What to produce ▸ The expected output is the full set of entries, printed exactly, without pictures.

Records contained in a dataset
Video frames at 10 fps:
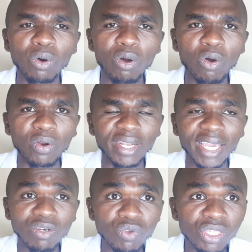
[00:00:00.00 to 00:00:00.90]

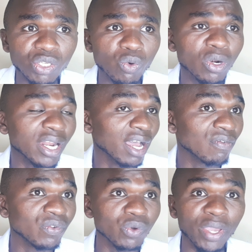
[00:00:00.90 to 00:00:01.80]
connect with you,
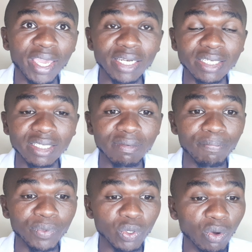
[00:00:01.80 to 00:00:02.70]
love you, and
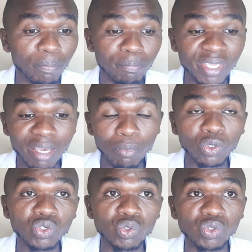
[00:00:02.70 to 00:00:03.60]
be able
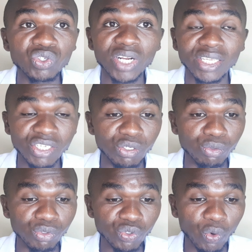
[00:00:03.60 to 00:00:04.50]
to trust you.
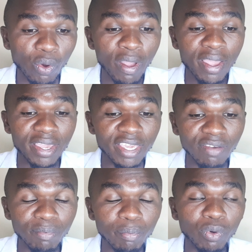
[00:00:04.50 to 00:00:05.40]
So
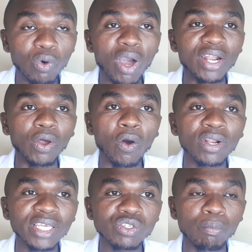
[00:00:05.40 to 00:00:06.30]
give people an
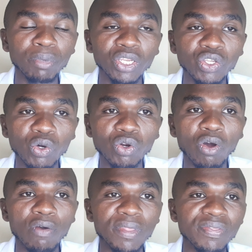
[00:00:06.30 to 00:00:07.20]
honest opinion
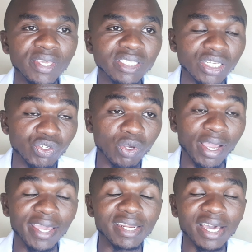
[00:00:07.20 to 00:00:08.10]
on the things that you are
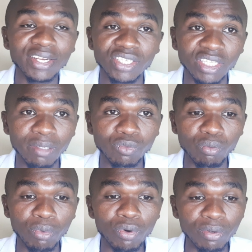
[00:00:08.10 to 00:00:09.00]
encouraging them
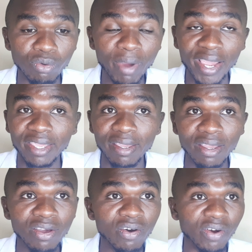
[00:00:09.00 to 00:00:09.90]
to buy.
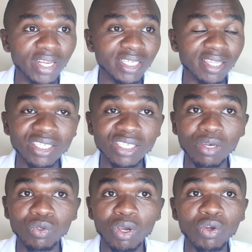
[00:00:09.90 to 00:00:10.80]
All right, and how
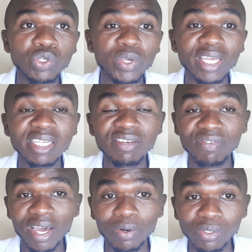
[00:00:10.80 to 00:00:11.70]
you're going to get
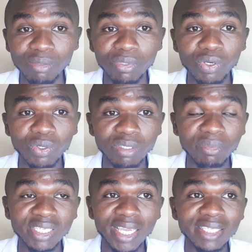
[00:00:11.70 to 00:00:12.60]
referrals, because
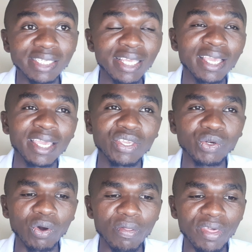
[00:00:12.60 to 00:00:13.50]
besides, you
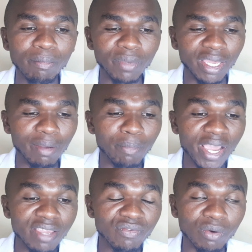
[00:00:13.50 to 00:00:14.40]
know, them
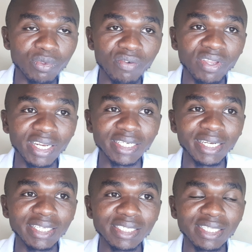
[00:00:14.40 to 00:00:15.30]
buying from your affiliate
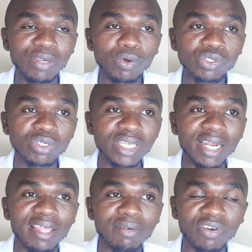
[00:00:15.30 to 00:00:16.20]
links, they also tell
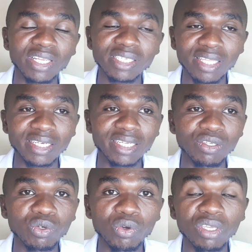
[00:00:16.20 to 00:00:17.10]
other friends that you
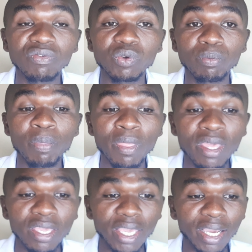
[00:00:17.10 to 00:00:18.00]
know, if you
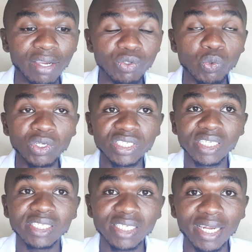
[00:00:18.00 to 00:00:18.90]
you watch
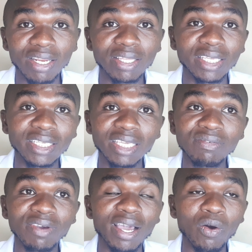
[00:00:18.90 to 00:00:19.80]
this channel, they give
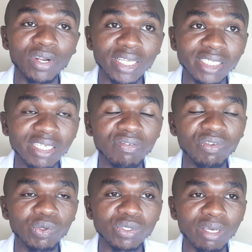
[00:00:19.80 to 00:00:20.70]
honest
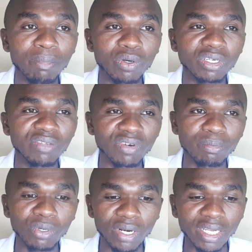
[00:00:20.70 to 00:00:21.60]
reviews about
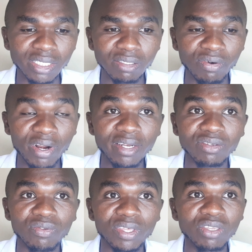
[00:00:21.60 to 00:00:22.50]
different products. All right,
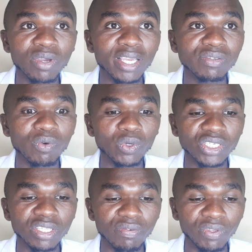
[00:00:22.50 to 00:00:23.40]
so thank you guys for
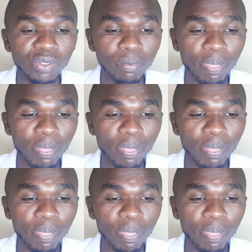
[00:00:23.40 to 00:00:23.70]
watching the video.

Your response ▸
Video frames at 10 fps:
[00:00:00.00 to 00:00:00.90]

[00:00:00.90 to 00:00:01.80]
connect with you,
[00:00:01.80 to 00:00:02.70]
love you, and
[00:00:02.70 to 00:00:03.60]
be able
[00:00:03.60 to 00:00:04.50]
to trust you.
[00:00:04.50 to 00:00:05.40]
So
[00:00:05.40 to 00:00:06.30]
give people an
[00:00:06.30 to 00:00:07.20]
honest opinion
[00:00:07.20 to 00:00:08.10]
on the things that you are
[00:00:08.10 to 00:00:09.00]
encouraging them
[00:00:09.00 to 00:00:09.90]
to buy.
[00:00:09.90 to 00:00:10.80]
All right, and how
[00:00:10.80 to 00:00:11.70]
you're going to get
[00:00:11.70 to 00:00:12.60]
referrals, because
[00:00:12.60 to 00:00:13.50]
besides, you
[00:00:13.50 to 00:00:14.40]
know, them
[00:00:14.40 to 00:00:15.30]
buying from your affiliate
[00:00:15.30 to 00:00:16.20]
links, they also tell
[00:00:16.20 to 00:00:17.10]
other friends that you
[00:00:17.10 to 00:00:18.00]
know, if you
[00:00:18.00 to 00:00:18.90]
you watch
[00:00:18.90 to 00:00:19.80]
this channel, they give
[00:00:19.80 to 00:00:20.70]
honest
[00:00:20.70 to 00:00:21.60]
reviews about
[00:00:21.60 to 00:00:22.50]
different products. All right,
[00:00:22.50 to 00:00:23.40]
so thank you guys for
[00:00:23.40 to 00:00:23.70]
watching the video.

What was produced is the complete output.